Student George William Beatty flew his first solo flight on July 23, 1911, and that same day flew as a passenger with Welsh to establish a new American two-man altitude record of 1,860 feet, one of Welsh's many such records.[4]
Welsh died in a crash on June 11, 1912, while flying with Leighton Wilson Hazelhurst, Jr. at the United States Army Aviation School in College Park, Maryland, on a Wright Model C that had recently been purchased by the Aeronautical Division, U.S. Signal Corps.[5] The United States Army Signal Corps had established a series of ten acceptance tests for the aircraft, and Welsh and Hazelhurst were taking the Model C on a climbing test, the next to last in the series required by the Army. Shortly after takeoff, the plane pitched over while making a turn and fell 30feet to the ground, killing both crew members. They had both been ejected from their seats, with Welsh suffering a crushed skull and Hazelhurst a broken neck. The New York Times described Welsh as "one of the most daring professional aviators in America" and his flying partner Hazelhurst as being among the "most promising of the younger aviators of the army".[6]
A board of inquiry was formed by the United States Secretary of War Henry Lewis Stimson, which concluded that Welsh was at fault in the crash, having risen to 150 feet, with the plan to dive at a 45-degree angle in order to gain momentum for a climb, but had made the dive too soon, with the board's results reported in the June 29, 1912, issue of Scientific American. In a 2003 interview, a cousin of Welsh's reported the family's belief that the tests were run too rapidly and that Welsh was doomed to fail by carrying too much fuel and a passenger, giving a craft that would be unable to make the planned maneuver with the weight it was carrying.
Former student George William Beatty, who had set up his own flying instruction school on Long Island, replaced Welsh as the government's test pilot at the College Park facility.[7]
Welsh's funeral was held on June 13 at Adas Israel Congregation in Washington, D.C., then an Orthodox Jewish synagogue, with services led by the congregation's cantor Joseph Glushak. The funeral was attended by Orville Wright and his sister Katharine, who had traveled from Dayton, Ohio, and who were still in mourning for their brother Wilbur, who had died less than two weeks earlier. Welsh was buried at the Adas Israel Cemetery in the Douglass neighborhood of Washington, D.C.[8]

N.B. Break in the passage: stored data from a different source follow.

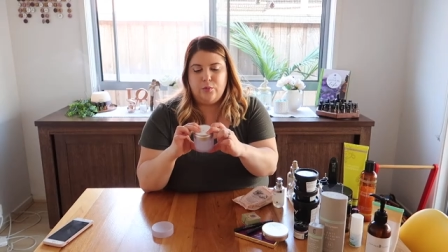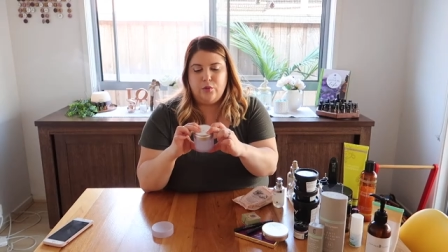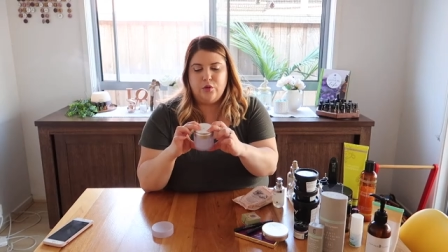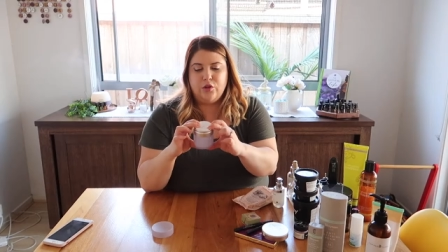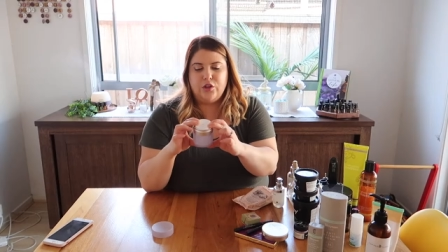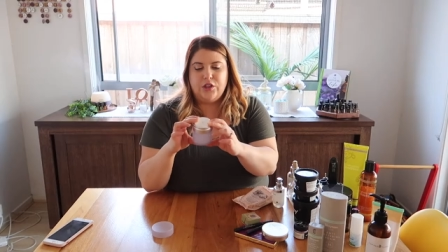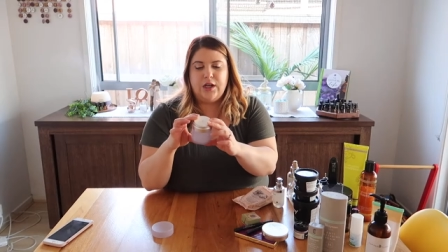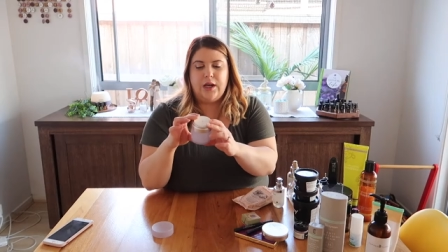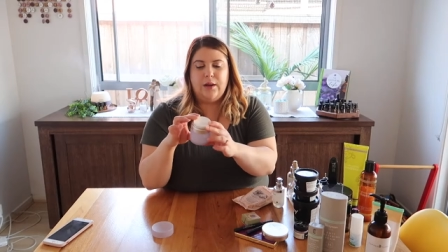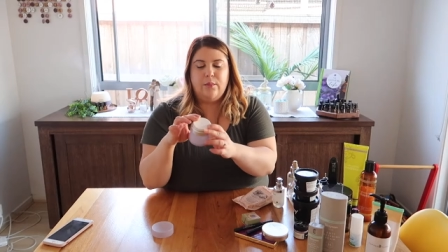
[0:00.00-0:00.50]

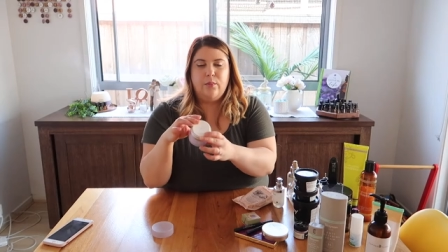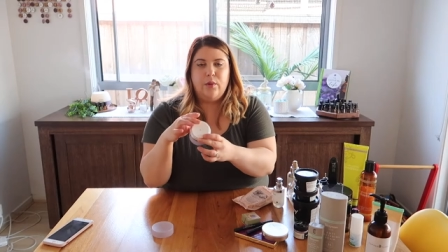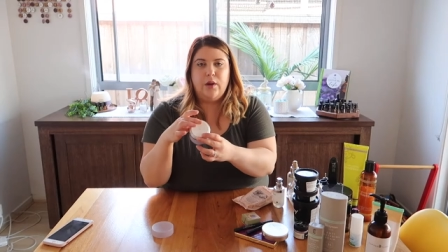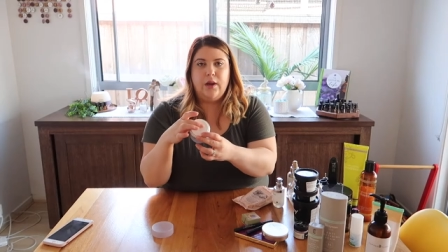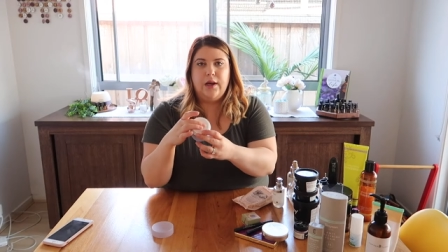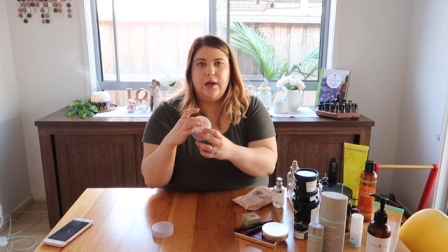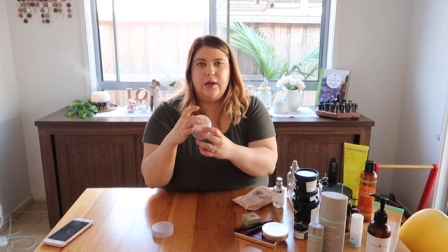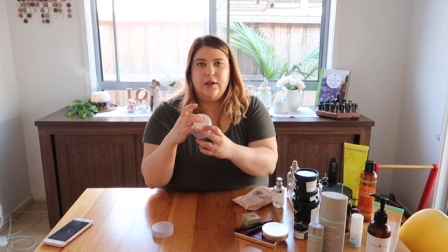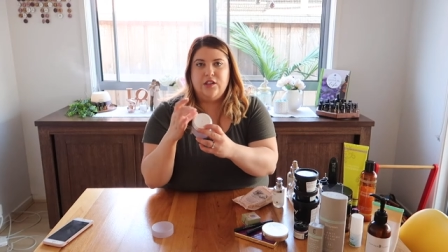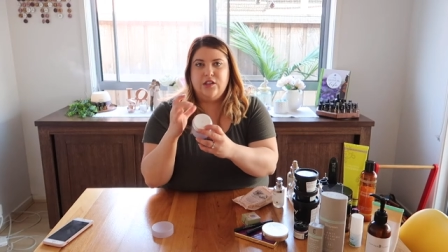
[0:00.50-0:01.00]
push up
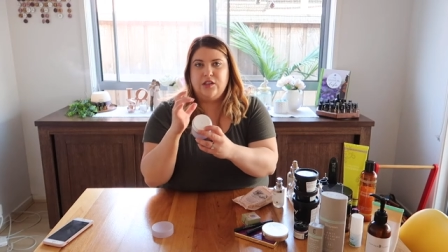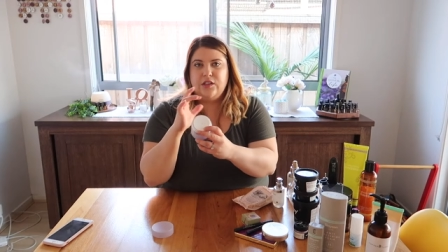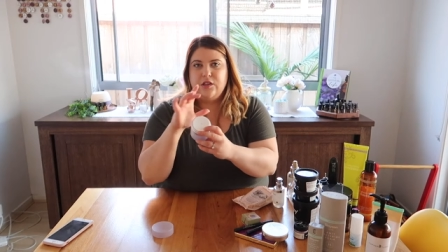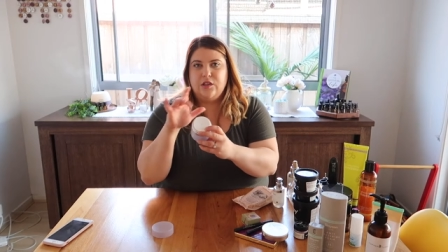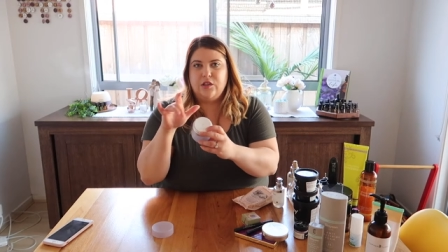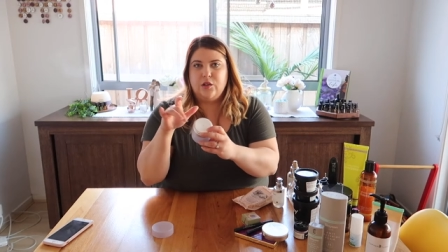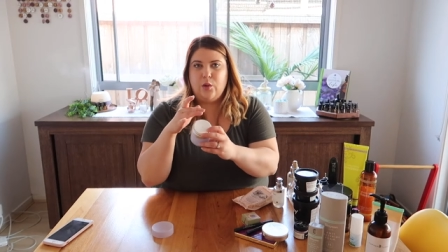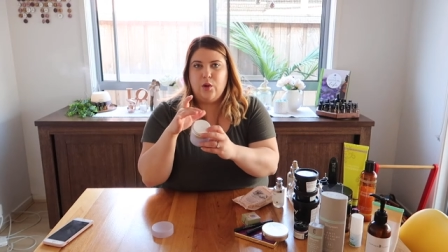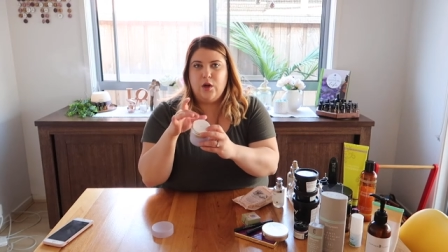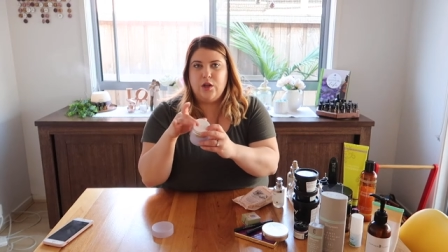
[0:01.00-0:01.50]
and it
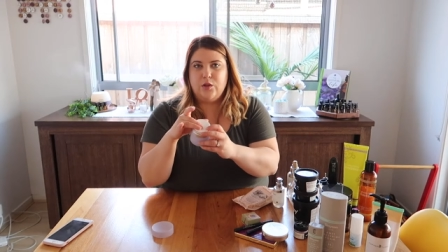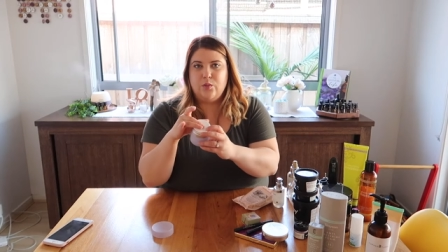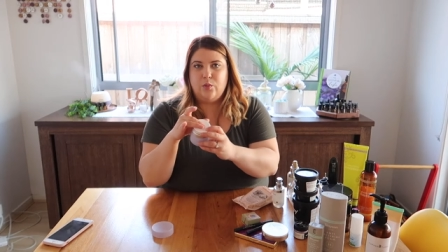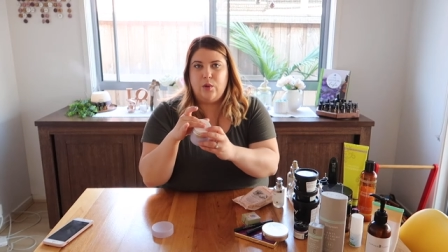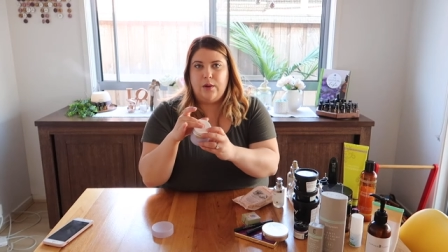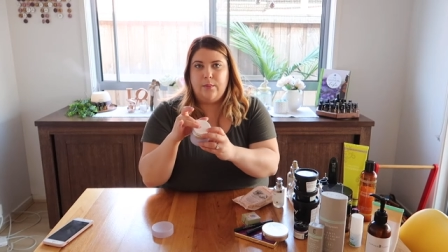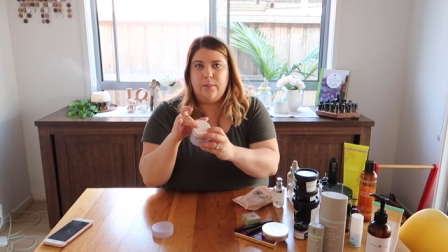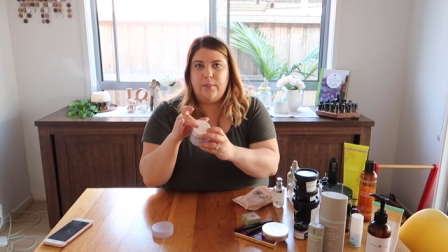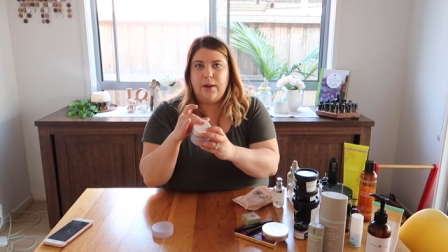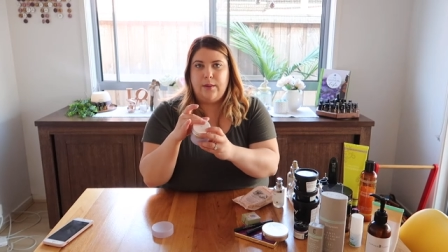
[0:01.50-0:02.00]
just squirts
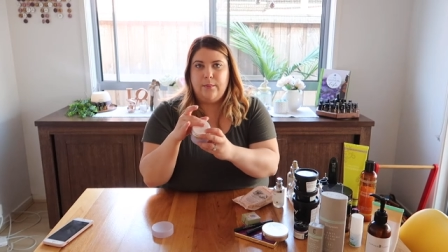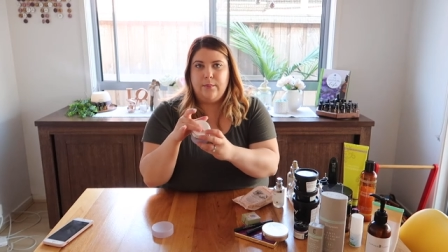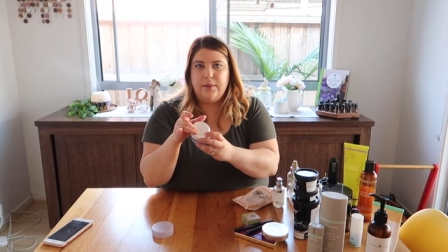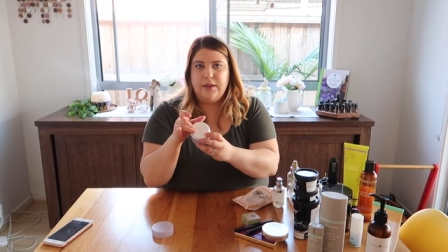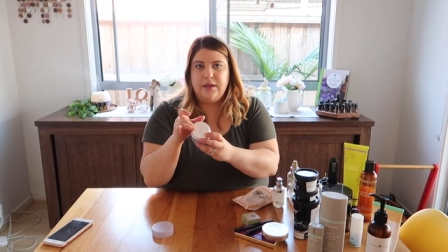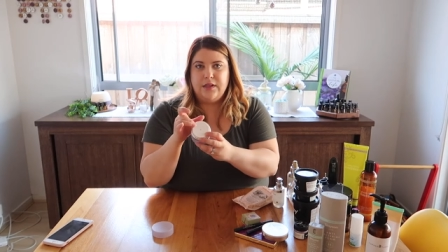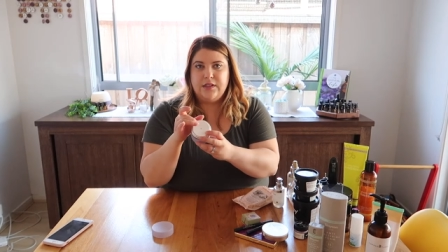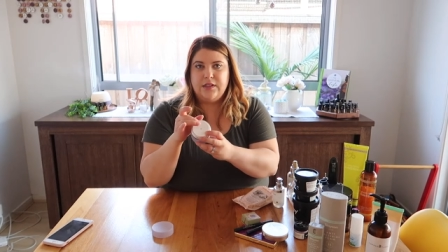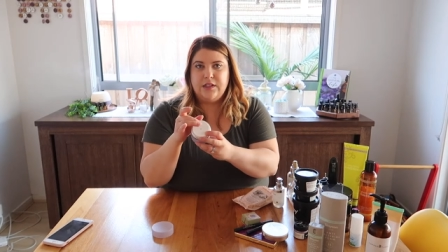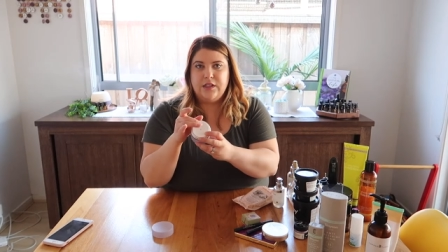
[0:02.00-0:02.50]
one pump
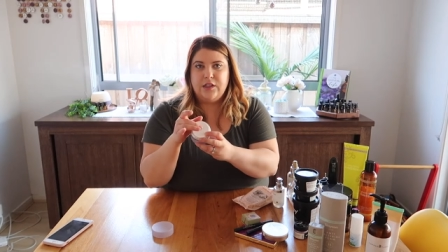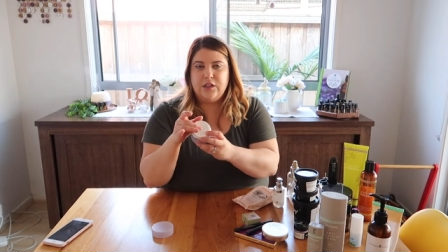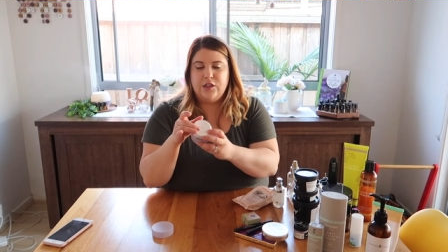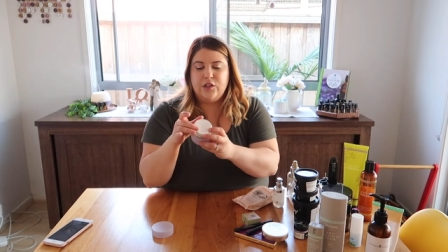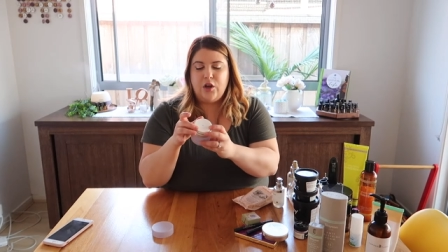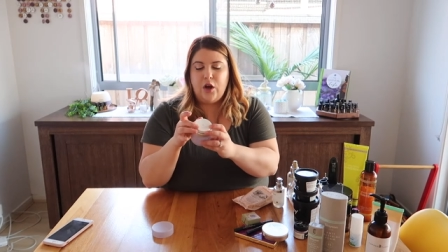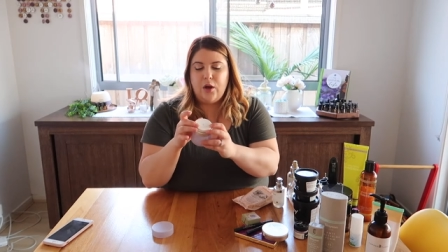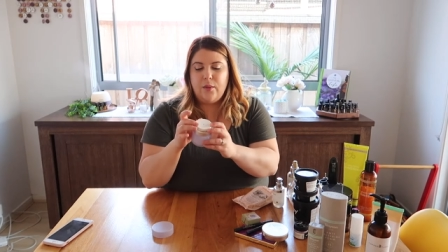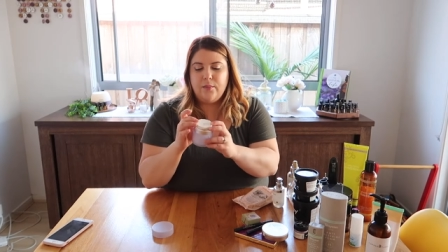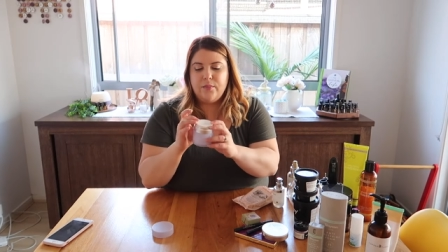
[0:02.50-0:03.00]
into the
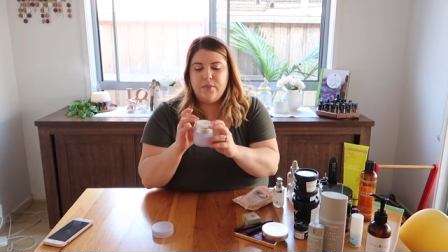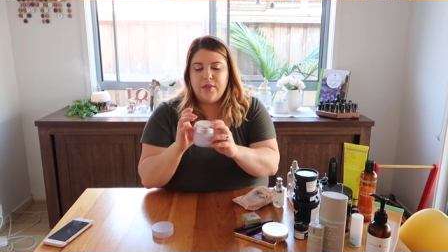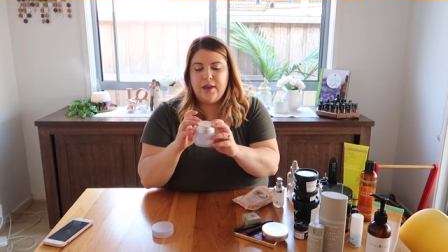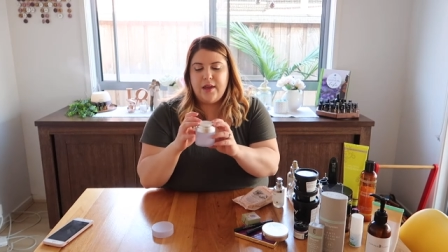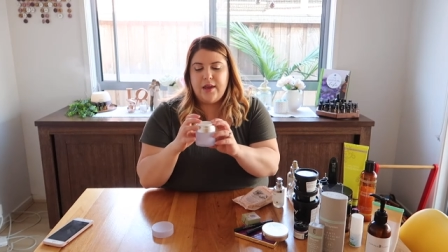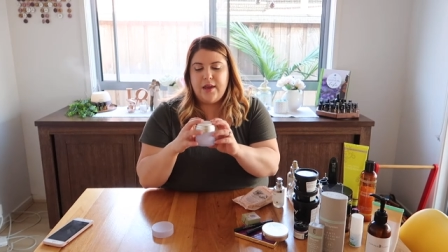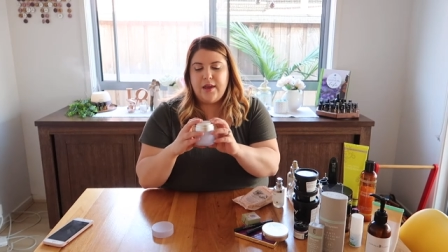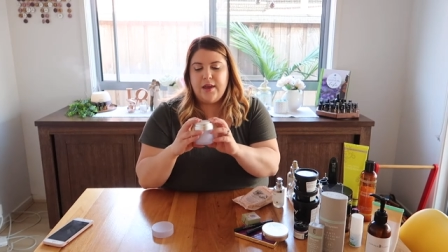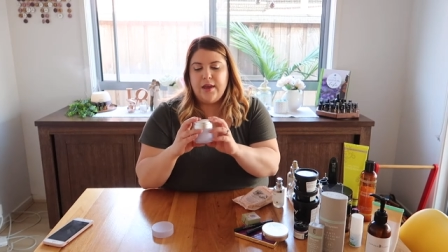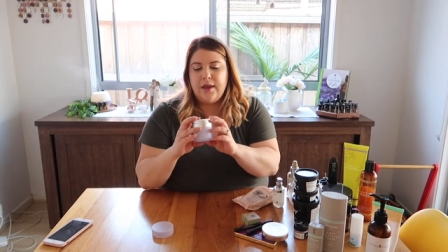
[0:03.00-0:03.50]
top
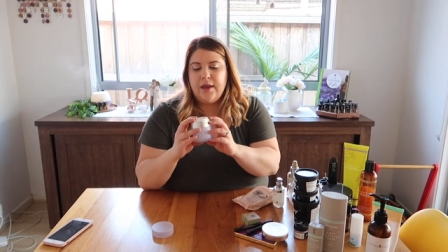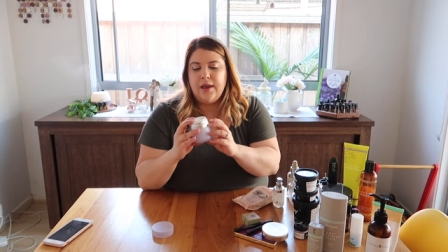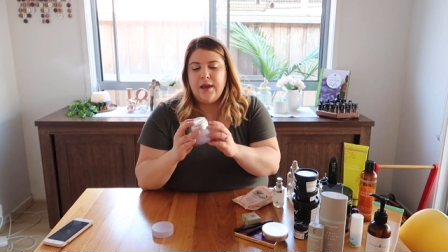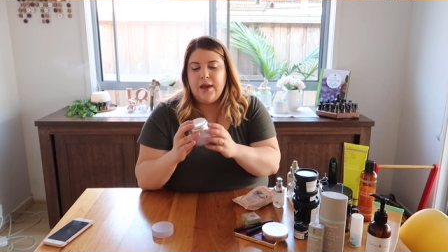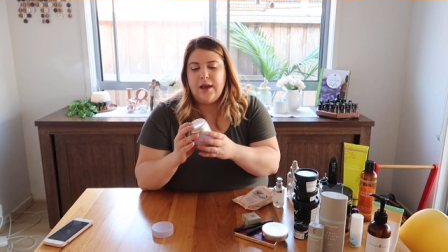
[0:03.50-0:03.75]
there,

Welsh was survived by his wife Annie, who died in 1926, and by their two-year-old daughter Ailene. His daughter lived into her 90s, living in England and adopting the name Abigail, but keeping the last name Welsh. In a 2003 interview she recalled the warmth and kindness of members of what she called the "Wright Circle", and how she had crawled through the legs of Hap Arnold as a toddler when he visited the family home. She expressed her regret that "I wish I had known my father. I heard so many good things about him."[8]
In his 1949 book Global Mission, Hap Arnold credited Welsh with having "taught me all he knew, or rather, he had taught me all he could teach. He knew much more."[8]
Welsh grew up in the same Washington D.C. neighborhood, Southwest, as another Russian immigrant, Asa Yoelson, later better known as the singer Al Jolson.